In questo senso, fondamentale è stata la vittoria di Gino Mäder ad Ascoli Piceno, la tappa successiva alla caduta di Landa. «Lì c'è stata la svolta. Avevo detto ai ragazzi di pensare alla Ineos Grenadiers che, l'anno scorso, dopo la caduta di Geraint Thomas ed il suo ritiro, ha costruito la vittoria del Giro. Loro hanno messo in pratica il tutto con un capolavoro tattico. In quel momento è tornata la fiducia: hanno visto ciò che possono fare. E Mäder ha trovato quella vittoria che gli sfuggiva da troppo tempo».
Franco Pellizotti è un direttore sportivo giovane e, quando si parla di esperienza, fa leva su quella accumulata da atleta. «Dirigo, ma in realtà mi sento sempre su quella sella, mi sento sempre un ciclista.
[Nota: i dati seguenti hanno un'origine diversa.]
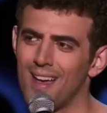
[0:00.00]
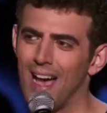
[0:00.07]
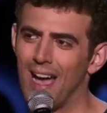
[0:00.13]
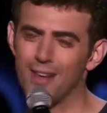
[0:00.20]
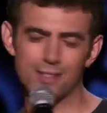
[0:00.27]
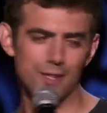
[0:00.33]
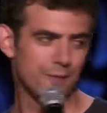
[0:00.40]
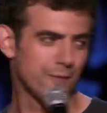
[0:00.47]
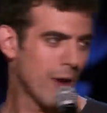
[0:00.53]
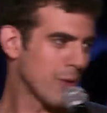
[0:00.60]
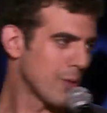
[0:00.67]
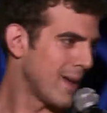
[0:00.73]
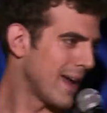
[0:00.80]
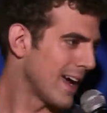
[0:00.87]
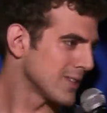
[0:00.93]
I used to fight
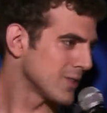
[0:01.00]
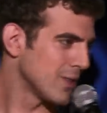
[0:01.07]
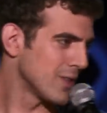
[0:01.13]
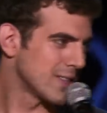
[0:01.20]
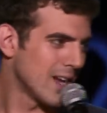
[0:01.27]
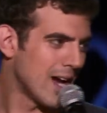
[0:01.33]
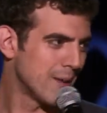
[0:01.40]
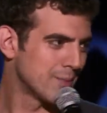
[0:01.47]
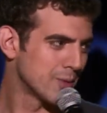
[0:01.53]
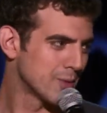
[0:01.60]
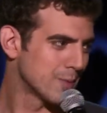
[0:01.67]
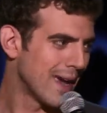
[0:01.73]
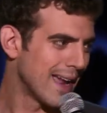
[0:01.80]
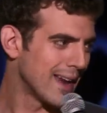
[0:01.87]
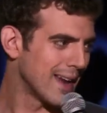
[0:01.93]
with my ex all the time. She was
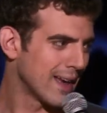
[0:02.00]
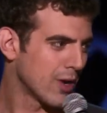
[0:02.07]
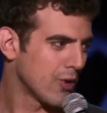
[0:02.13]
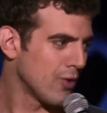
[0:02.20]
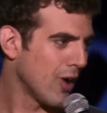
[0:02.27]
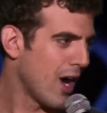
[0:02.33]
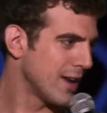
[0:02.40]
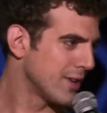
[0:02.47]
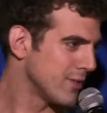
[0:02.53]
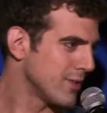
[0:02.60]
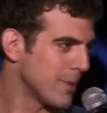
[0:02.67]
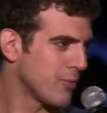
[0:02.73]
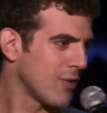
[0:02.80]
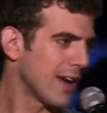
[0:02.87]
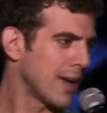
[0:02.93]
mad I didn't cry during the
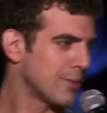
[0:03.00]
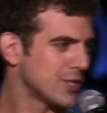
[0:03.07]
breakup.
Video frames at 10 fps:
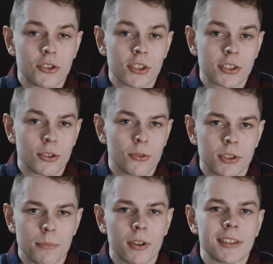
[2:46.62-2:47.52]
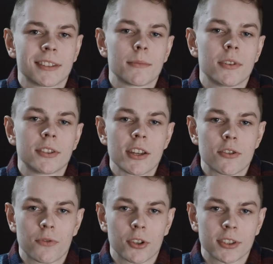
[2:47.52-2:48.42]
can just use the built-in
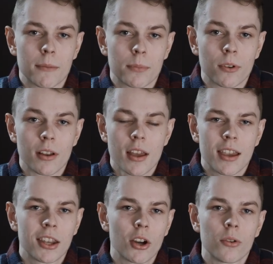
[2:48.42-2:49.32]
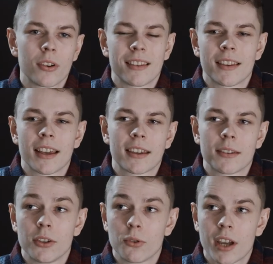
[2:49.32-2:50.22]
stabilization, for example. You know, in
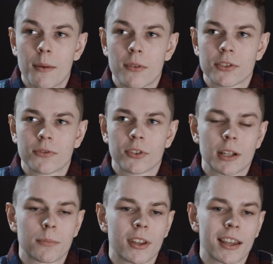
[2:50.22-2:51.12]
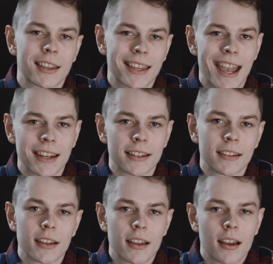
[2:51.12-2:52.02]
like new cameras, for example like
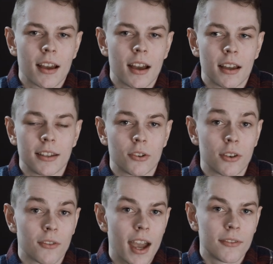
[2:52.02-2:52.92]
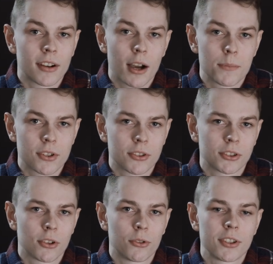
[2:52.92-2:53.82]
Canon, they don't even have that option,
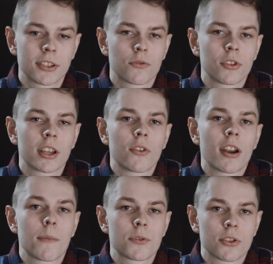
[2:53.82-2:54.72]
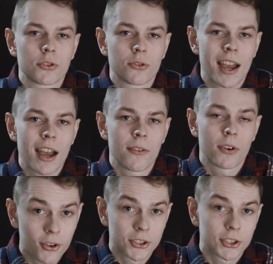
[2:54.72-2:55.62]
so this is a really great option to
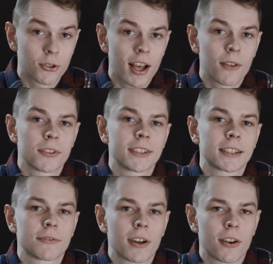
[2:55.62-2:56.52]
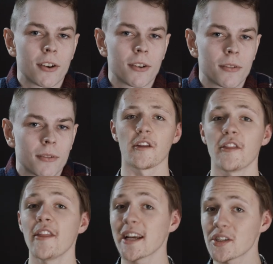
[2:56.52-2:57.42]
have on the Sony Alpha 6500.
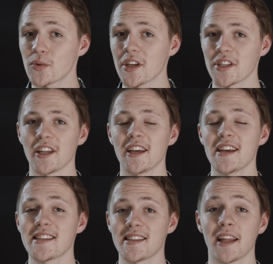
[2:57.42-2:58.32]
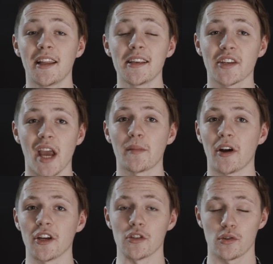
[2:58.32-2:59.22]
Alright, the next reason is that this
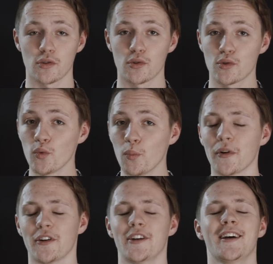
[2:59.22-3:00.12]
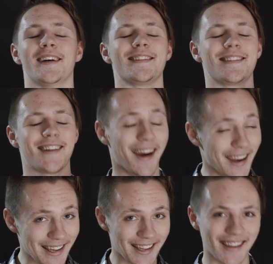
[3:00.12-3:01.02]
camera is super
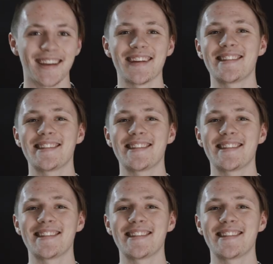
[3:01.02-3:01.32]
tiny.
Capisco bene quello che può passare nella testa in queste occasioni». Così va nelle camere degli atleti e parla singolarmente con ciascuno. «Quando accadono queste cose è giusto parlare a tutta la squadra, ma anche avere un approccio individuale. La direzione da prendere è generale, ognuno però ha un proprio carattere ed una propria sensibilità. Ciò che sprona un ragazzo, può ferirne un altro. Bisogna considerarlo».
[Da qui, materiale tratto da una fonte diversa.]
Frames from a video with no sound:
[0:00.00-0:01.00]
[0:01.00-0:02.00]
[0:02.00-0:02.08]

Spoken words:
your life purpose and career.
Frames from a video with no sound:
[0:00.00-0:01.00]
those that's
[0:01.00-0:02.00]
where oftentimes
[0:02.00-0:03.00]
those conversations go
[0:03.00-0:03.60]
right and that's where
Per farlo è imprescindibile la conoscenza. «Nella vita di ogni atleta ci sono molteplici spigolature. Quello che l'atleta è, come si comporta, non dipende solo da quello che vive nel ciclismo. Se conosci bene gli uomini con cui lavori, sai su che aspetti far leva, sai cosa hanno passato e di conseguenza che parole dire e che modi usare».